Gattaran's historic spots and tourist landmarks include the Lal-lo and Gattaran Shell Middens, Magapit Protected Landscape, Maduppaper Caves, the Mapaso Hot Spring and the Tanglagan Falls whose warm and cold waters meet and flow together on one bed to become the Dummun River. Another attraction of Gattaran is Bolos Point, a wildlife sanctuary.
In the place where Gattaran lies today were three former ecclesiastical towns: Nassiping, Dumon, and Gattaran proper. Nassiping is the oldest among the three, founded on June 15, 1596 with Santa Catalina as the patron saint; Dumon was founded on May 24, 1598 and Gattaran, May 20, 1623. Since each of these towns had few inhabitants and had only one priest to administer to their religious needs, they were merged for ecclesiastical convenience into one municipality in 1877 by virtue of a Diocesan Order from the Bishop of Nueva Segovia (Lallo). Fray Francisco Suejos, O.P. was the first Gobernadorcillo.
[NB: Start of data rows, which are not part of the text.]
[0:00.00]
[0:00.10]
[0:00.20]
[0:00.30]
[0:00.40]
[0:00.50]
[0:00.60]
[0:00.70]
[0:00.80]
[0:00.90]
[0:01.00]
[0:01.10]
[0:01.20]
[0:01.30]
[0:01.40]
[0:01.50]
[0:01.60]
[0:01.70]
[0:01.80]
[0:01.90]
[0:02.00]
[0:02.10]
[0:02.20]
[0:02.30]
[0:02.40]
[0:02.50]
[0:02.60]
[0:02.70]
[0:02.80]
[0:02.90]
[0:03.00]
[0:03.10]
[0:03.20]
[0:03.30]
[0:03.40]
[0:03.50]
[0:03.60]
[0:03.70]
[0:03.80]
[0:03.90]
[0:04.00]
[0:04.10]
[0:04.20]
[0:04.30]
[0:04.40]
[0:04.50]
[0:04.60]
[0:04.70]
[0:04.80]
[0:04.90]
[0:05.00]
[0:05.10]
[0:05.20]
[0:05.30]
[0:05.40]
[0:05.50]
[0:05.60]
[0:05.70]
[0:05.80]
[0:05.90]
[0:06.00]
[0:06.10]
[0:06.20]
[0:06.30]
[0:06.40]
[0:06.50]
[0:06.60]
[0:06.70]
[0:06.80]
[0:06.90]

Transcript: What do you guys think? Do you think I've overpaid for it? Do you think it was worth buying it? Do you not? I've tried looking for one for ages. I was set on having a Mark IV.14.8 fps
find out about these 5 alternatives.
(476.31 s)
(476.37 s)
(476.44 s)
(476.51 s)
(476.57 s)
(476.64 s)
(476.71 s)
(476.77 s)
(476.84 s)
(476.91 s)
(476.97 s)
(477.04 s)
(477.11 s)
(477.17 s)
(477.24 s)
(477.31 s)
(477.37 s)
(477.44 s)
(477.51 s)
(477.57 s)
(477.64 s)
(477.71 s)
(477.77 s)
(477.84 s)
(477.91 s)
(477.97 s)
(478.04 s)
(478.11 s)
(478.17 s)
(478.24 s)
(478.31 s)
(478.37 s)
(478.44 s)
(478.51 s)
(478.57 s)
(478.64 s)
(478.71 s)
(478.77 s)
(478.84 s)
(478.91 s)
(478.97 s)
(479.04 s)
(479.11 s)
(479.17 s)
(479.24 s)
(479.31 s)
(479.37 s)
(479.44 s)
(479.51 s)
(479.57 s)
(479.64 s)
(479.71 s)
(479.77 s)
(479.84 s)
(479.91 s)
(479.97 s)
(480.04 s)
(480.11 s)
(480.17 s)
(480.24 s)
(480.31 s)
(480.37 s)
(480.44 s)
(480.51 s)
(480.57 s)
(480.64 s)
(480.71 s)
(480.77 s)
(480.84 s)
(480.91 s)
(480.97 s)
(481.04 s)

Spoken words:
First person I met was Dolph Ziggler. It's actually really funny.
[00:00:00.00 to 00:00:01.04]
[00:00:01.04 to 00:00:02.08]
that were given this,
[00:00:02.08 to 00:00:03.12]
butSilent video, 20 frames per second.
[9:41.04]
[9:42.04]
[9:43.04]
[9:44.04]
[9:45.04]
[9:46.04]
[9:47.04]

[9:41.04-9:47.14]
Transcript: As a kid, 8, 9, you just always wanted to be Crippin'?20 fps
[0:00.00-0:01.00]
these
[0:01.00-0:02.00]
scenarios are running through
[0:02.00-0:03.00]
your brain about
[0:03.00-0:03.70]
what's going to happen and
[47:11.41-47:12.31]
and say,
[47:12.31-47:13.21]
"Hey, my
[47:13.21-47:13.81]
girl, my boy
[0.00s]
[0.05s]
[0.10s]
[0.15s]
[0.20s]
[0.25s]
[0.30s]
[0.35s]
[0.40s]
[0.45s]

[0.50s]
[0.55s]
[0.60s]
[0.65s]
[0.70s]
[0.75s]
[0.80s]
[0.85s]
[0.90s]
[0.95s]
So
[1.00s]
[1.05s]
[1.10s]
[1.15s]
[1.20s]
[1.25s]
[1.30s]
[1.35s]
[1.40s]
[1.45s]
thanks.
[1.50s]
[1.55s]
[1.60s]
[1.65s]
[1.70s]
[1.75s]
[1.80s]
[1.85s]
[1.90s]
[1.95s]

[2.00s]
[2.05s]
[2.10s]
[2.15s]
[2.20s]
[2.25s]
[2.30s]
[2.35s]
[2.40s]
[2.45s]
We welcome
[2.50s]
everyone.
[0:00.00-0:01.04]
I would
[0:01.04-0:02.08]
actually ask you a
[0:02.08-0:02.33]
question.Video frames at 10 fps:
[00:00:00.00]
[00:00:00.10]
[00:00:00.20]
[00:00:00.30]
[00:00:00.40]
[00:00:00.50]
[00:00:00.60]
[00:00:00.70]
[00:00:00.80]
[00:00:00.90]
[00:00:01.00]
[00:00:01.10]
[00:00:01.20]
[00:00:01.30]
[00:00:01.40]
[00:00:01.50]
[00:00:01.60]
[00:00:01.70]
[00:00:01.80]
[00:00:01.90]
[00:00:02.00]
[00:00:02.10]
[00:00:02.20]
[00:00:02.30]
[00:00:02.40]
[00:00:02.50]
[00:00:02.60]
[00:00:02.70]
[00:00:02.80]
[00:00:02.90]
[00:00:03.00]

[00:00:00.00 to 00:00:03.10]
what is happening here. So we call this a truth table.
During the Spanish regime, the natives grew spiritually; but with the Americans, they grew educationally and the inhabitants assimilated a more sophisticated lifestyle. Under the Commonwealth Government, the first Municipal Mayor was Melencio Adviento, who begun the construction of the present municipal building. The building was finished during the term of the next mayor, Atty. Hipolito Mandac. The municipal building was inaugurated in September, 1941. Four months after its inauguration, World War II broke out, the Japanese Forces occupied the town and all records, cadastral titles and others were confiscated by the invading forces.
With the coming of the Americans, the whole province was liberated from the Japanese forces. The first election of the Republic in 1947 made Delfino Liban the mayor. The administration marked the building of roads in the barrios, improvements of streets and others.
In 1950, the barrios of Gattaran to the west of the Cagayan River was separated to form the town of Lasam.